Today, within the space of one short year, the Center for African American Studies is well on its way to fulfilling our objectives, thanks to the enthusiasm of our faculty and the generosity of Princeton’s alumni. In the words of the center’s founding director, Woodrow Wilson Professor of Literature Valerie Smith, “2006-07 was an extraordinarily exciting year,” a year that witnessed the recruitment of new faculty and fellows, the revision and expansion of the curriculum, the strengthening of ties with other academic departments, and the renovation of historic Stanhope Hall to serve as the center’s home. In fact, so much is happening at Princeton that scholars around the United States have taken notice and, I am happy to say, have warmly endorsed our efforts.

The most visible sign of the revitalization of African American studies is the glorious rebirth of Stanhope Hall, Princeton’s third-oldest building, after many years of benign neglect. Its sandstone and ivy-clad walls were left intact, while its interior was completely reconstructed in a way that is faithful to its early 19th-century origins. It is inspiring to think that a building constructed at a time of slavery will now house scholars and students who explore and recount the experiences of those slaves and their descendants. Stanhope’s central location underscores our high hopes for the center—that it will play an integrative and catalytic role, serving as a focal point for scholarship and teaching as well as a source of ideas and opportunities that radiate outward to the four corners of our campus. Most of the center’s academic appointments, which will eventually double the size of its faculty, will be joint ones, not only in the humanities, where the center’s faculty is already strongly represented, but also in the arts, social sciences, and even the natural sciences.

This fall, together with the Departments of History, Sociology, and Religion, the center is welcoming three newcomers to its core faculty: Tera Hunter, an authority on the history of African American women; Angel Harris, whose research focuses on the “racial achievement gap” in American education; and Wallace Best, who has made significant contributions to the field of African American religious history. Professor of Religion Judith Weisenfeld *92, though not a joint appointment, will also have a close affiliation with the center, sharing her expertise on African American women’s history and cinematic and theatrical representations of African American religion. Moreover, there are outstanding offers that would bring additional strengths to the center through joint appointments with psychology, history, English, and the Woodrow Wilson School/sociology. Four new searches are under way this fall, leading, we hope, to a major new appointment in the field of race and public policy, as well as joint appointments with the Departments of Comparative Literature, Art and Archaeology, and Spanish and Portuguese Languages and Cultures. Since the center’s establishment, not a single candidate to whom we have made an offer has turned us down—a testament to the center’s current strength and future promise.
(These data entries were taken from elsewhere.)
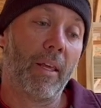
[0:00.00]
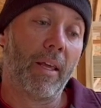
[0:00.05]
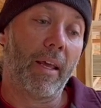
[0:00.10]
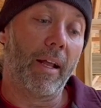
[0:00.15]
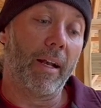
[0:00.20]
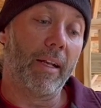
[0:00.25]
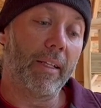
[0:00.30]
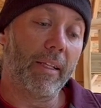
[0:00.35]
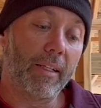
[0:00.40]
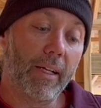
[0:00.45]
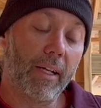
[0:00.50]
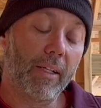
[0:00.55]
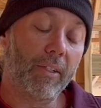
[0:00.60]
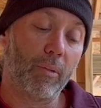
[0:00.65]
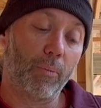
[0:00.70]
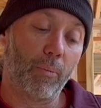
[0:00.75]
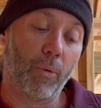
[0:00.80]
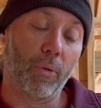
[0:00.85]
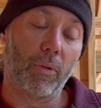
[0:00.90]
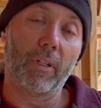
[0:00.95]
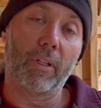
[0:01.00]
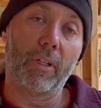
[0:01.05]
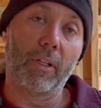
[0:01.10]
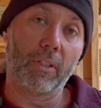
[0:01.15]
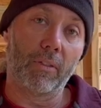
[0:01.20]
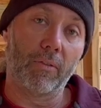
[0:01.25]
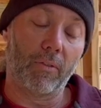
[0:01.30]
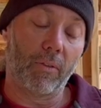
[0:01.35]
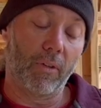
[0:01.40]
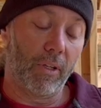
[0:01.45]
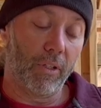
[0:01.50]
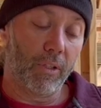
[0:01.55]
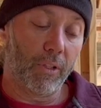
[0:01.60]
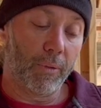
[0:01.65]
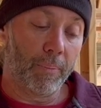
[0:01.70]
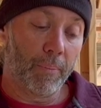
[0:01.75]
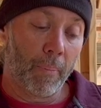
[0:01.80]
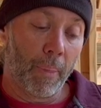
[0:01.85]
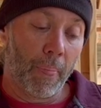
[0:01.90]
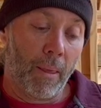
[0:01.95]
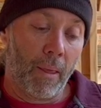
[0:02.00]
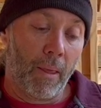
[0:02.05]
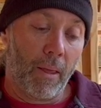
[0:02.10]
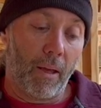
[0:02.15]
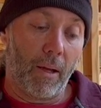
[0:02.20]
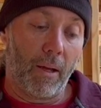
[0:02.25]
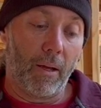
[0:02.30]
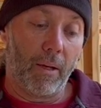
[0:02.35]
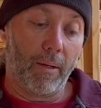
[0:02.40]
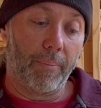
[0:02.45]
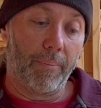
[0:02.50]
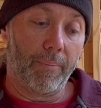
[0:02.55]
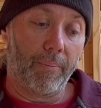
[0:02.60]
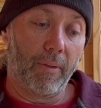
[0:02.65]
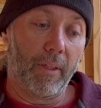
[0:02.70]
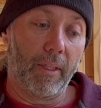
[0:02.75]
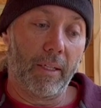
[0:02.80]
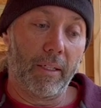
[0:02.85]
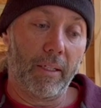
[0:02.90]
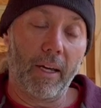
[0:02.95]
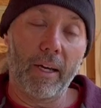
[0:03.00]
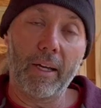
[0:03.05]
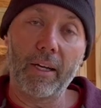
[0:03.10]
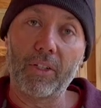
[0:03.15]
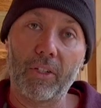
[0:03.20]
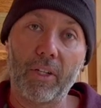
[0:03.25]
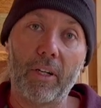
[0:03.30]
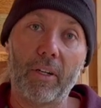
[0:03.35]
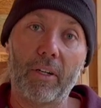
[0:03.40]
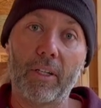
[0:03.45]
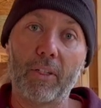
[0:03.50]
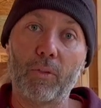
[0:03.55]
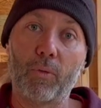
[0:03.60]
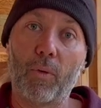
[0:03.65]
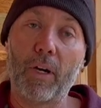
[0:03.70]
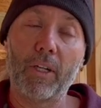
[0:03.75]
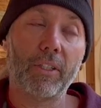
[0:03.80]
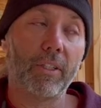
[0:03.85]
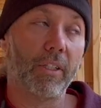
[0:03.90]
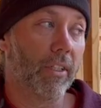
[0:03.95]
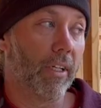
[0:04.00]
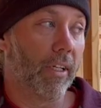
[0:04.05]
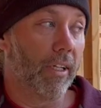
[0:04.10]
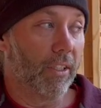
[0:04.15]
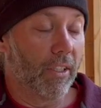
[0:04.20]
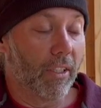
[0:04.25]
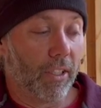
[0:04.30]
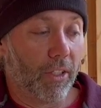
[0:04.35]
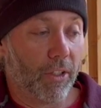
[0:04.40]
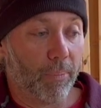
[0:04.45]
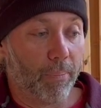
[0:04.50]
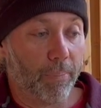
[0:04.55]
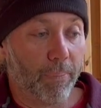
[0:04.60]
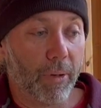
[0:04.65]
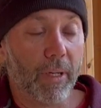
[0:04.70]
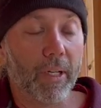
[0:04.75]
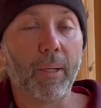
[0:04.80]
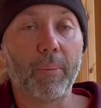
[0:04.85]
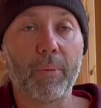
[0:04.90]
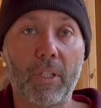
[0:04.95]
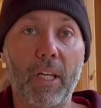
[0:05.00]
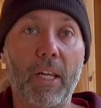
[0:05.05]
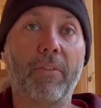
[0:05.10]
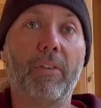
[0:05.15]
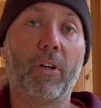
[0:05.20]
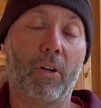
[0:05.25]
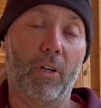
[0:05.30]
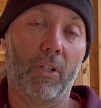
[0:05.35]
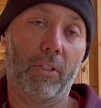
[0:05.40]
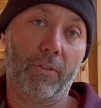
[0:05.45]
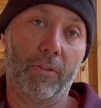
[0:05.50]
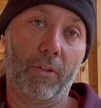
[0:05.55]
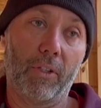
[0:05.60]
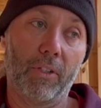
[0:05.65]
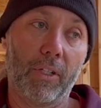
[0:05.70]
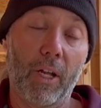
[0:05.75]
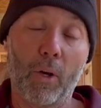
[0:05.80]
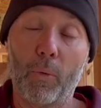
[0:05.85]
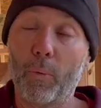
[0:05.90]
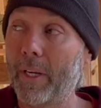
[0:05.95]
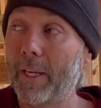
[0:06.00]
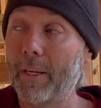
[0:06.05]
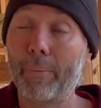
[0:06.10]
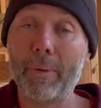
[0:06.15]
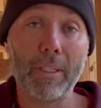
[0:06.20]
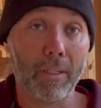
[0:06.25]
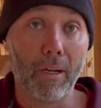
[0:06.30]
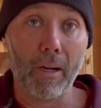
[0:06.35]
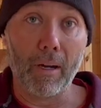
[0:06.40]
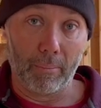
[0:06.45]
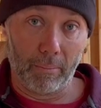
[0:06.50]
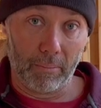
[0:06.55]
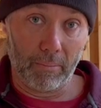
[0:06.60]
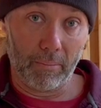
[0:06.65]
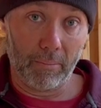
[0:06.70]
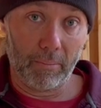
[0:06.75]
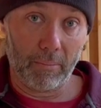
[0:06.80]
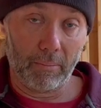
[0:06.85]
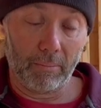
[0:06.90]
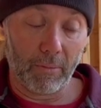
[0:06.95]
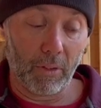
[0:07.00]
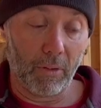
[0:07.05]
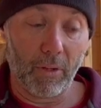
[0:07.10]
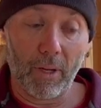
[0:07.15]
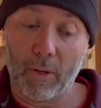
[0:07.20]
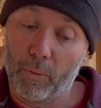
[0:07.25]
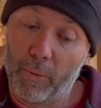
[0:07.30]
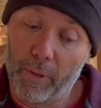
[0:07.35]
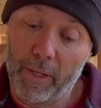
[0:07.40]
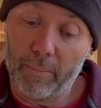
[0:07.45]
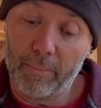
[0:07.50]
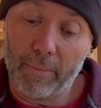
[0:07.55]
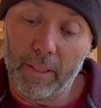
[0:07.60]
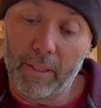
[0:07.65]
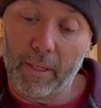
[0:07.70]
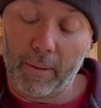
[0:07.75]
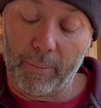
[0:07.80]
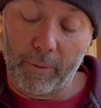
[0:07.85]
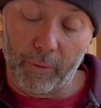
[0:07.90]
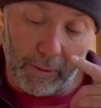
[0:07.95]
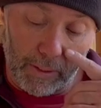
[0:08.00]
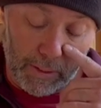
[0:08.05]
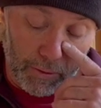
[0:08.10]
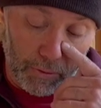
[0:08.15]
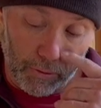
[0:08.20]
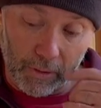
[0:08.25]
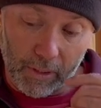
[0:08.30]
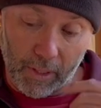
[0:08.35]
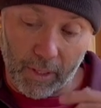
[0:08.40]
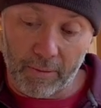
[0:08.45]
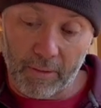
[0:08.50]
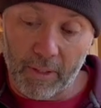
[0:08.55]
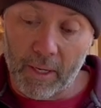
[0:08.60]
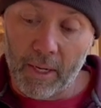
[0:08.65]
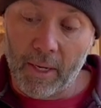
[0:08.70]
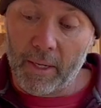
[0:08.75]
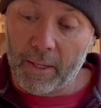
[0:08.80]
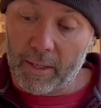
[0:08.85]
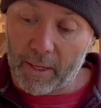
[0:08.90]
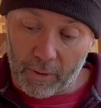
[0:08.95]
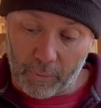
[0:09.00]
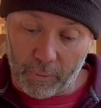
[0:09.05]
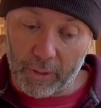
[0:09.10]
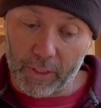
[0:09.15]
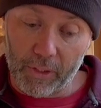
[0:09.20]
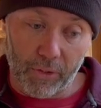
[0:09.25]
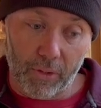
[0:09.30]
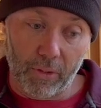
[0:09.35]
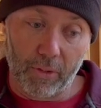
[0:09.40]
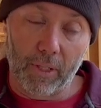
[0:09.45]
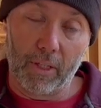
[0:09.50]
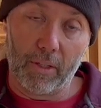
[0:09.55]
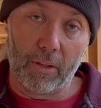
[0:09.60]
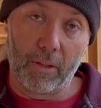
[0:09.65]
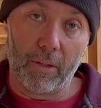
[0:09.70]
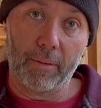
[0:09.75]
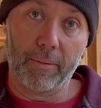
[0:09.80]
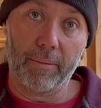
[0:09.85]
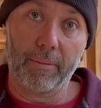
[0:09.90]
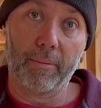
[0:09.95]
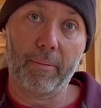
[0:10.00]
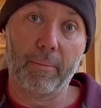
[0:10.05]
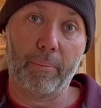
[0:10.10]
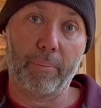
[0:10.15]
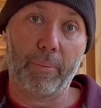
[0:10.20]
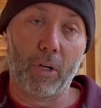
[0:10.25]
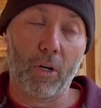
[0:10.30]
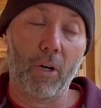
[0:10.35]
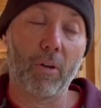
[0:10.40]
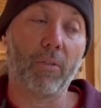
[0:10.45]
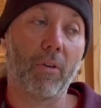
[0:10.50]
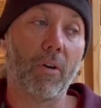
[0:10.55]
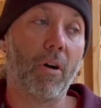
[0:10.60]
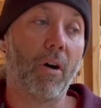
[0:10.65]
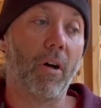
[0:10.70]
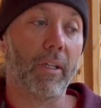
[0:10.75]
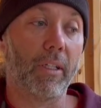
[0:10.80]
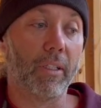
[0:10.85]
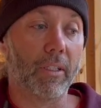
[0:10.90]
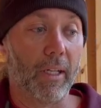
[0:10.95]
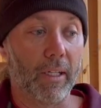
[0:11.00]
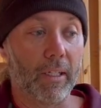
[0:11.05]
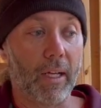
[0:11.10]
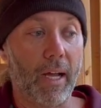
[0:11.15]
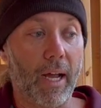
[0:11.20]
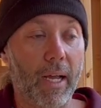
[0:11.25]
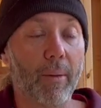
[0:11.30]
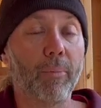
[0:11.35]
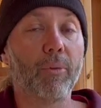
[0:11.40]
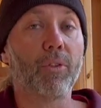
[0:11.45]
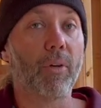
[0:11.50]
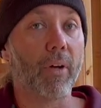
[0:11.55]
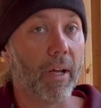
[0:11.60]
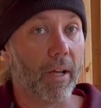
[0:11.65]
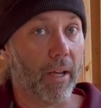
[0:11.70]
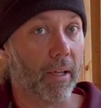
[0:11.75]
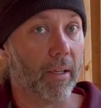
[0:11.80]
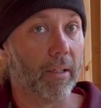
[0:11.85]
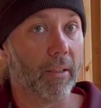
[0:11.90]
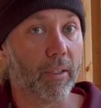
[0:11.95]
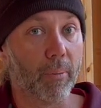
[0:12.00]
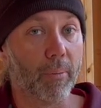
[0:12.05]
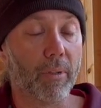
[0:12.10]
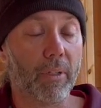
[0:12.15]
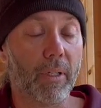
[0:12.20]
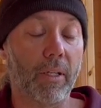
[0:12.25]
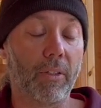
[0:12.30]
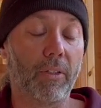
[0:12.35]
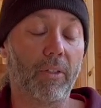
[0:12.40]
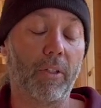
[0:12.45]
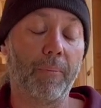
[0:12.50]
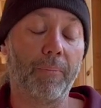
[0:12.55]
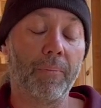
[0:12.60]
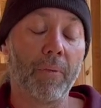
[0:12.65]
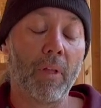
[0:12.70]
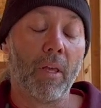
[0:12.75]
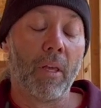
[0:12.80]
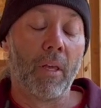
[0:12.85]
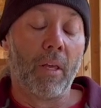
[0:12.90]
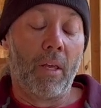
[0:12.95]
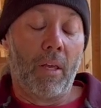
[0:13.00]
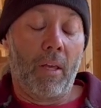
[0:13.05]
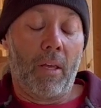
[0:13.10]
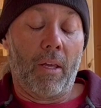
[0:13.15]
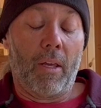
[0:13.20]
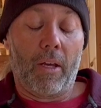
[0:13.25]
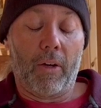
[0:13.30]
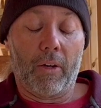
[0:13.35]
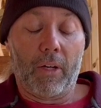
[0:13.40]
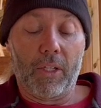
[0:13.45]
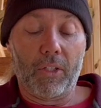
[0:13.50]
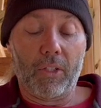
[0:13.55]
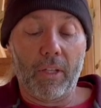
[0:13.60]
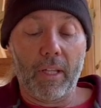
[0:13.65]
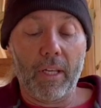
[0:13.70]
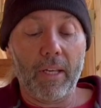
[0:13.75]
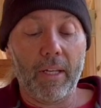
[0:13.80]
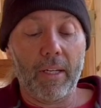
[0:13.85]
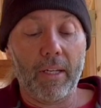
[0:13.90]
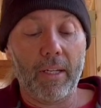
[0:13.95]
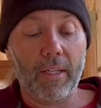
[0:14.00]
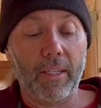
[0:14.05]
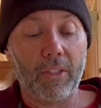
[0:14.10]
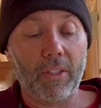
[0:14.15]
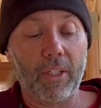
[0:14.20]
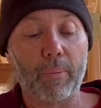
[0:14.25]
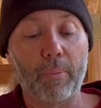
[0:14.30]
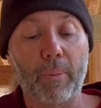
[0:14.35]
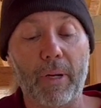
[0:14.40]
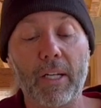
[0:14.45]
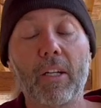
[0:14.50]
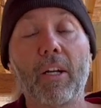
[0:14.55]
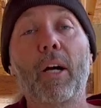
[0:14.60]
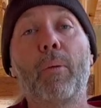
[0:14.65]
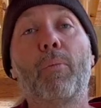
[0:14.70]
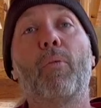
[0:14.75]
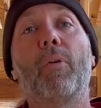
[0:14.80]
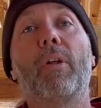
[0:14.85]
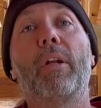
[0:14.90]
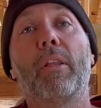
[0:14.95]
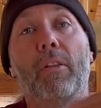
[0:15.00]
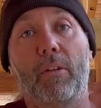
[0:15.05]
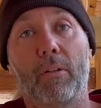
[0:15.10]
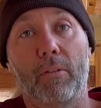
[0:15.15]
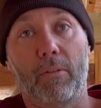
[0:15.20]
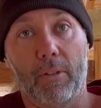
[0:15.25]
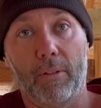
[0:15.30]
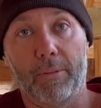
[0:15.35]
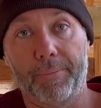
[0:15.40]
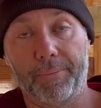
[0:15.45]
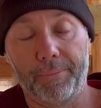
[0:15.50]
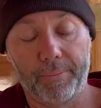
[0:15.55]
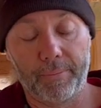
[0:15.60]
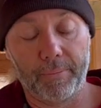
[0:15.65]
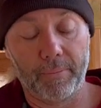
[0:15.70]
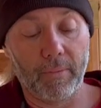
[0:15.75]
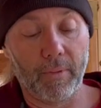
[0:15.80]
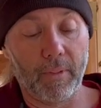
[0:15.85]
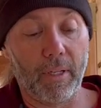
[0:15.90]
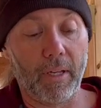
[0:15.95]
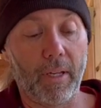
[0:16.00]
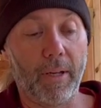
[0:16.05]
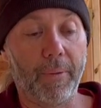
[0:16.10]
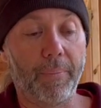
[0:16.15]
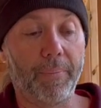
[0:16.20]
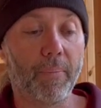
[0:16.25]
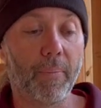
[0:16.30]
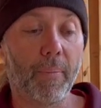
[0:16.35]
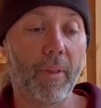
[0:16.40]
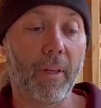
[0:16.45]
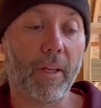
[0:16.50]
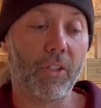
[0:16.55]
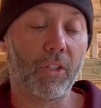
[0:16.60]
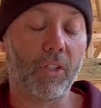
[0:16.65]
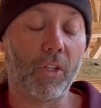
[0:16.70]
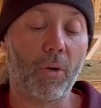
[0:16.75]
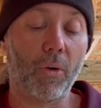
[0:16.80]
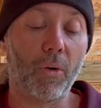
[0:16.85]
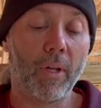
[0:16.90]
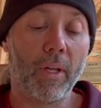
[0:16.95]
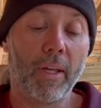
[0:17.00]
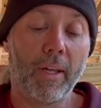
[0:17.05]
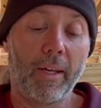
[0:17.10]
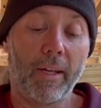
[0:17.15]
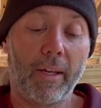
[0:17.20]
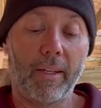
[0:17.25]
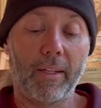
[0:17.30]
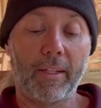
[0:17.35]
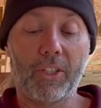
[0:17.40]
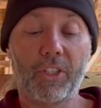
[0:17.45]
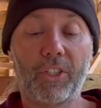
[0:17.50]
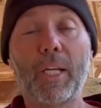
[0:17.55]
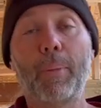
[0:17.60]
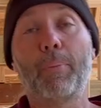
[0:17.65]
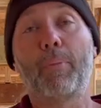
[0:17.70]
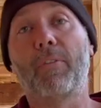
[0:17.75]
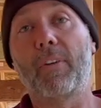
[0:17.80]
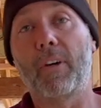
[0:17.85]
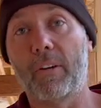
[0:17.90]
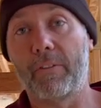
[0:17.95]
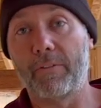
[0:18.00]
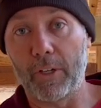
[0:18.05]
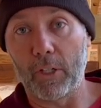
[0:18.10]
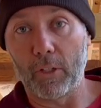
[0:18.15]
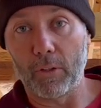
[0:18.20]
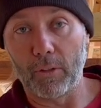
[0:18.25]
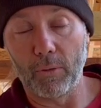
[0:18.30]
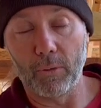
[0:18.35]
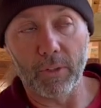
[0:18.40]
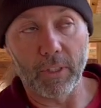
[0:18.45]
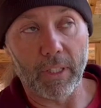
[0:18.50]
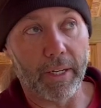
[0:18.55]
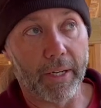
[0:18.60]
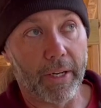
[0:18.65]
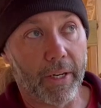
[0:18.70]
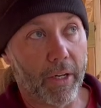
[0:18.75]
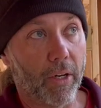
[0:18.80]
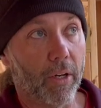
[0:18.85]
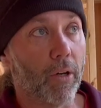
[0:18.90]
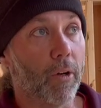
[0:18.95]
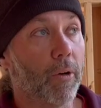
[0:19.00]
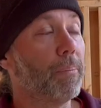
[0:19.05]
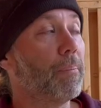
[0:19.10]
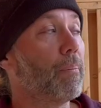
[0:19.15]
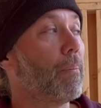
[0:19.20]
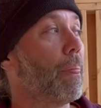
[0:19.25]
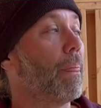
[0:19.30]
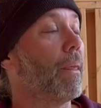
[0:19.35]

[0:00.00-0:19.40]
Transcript: And I think that's an important lesson for us um, that God is there and he's watching us and he's putting up safeguards for us. Now, we can be dumb. Okay, we can be dumb and we can do stuff and we can still get hurt. But overall, he's like, I'm trying to protect you. Okay, so then it says, My cup runneth over. Okay, so sheep are very fickle, which I didn't know.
Augmenting the center’s intellectual menu this year are four distinguished visitors who will use their time at the center and in their host departments to pursue their research and share it with our faculty and students. The presence of Antonio Guimaraes from the University of São Paulo; Tyson King-Meadows from the University of Maryland; Imani Perry from our neighbor, Rutgers; and Kim Smith from Carleton College will add to the breadth and depth of the topics under study in the new center. Professor Smith, for example, is dividing her time between the center and the Princeton Environmental Institute, and through her work on African American environmental thought is helping our students to explore a fascinating—and critically important—crossroads of the humanities, natural sciences, and social sciences.

It would take much more than a single page to fully describe the ferment of activity and spirit of excitement that is now pervading Stanhope Hall. From new freshman and faculty-graduate seminars, to lectures and readings, to further faculty recruitment and the inauguration of a new postdoctoral fellowship program next fall, the groundwork is being laid for Princeton to contribute in a truly significant way, through our teaching and research, to understanding the impact that race has had on this country, and to overcoming its pernicious effects.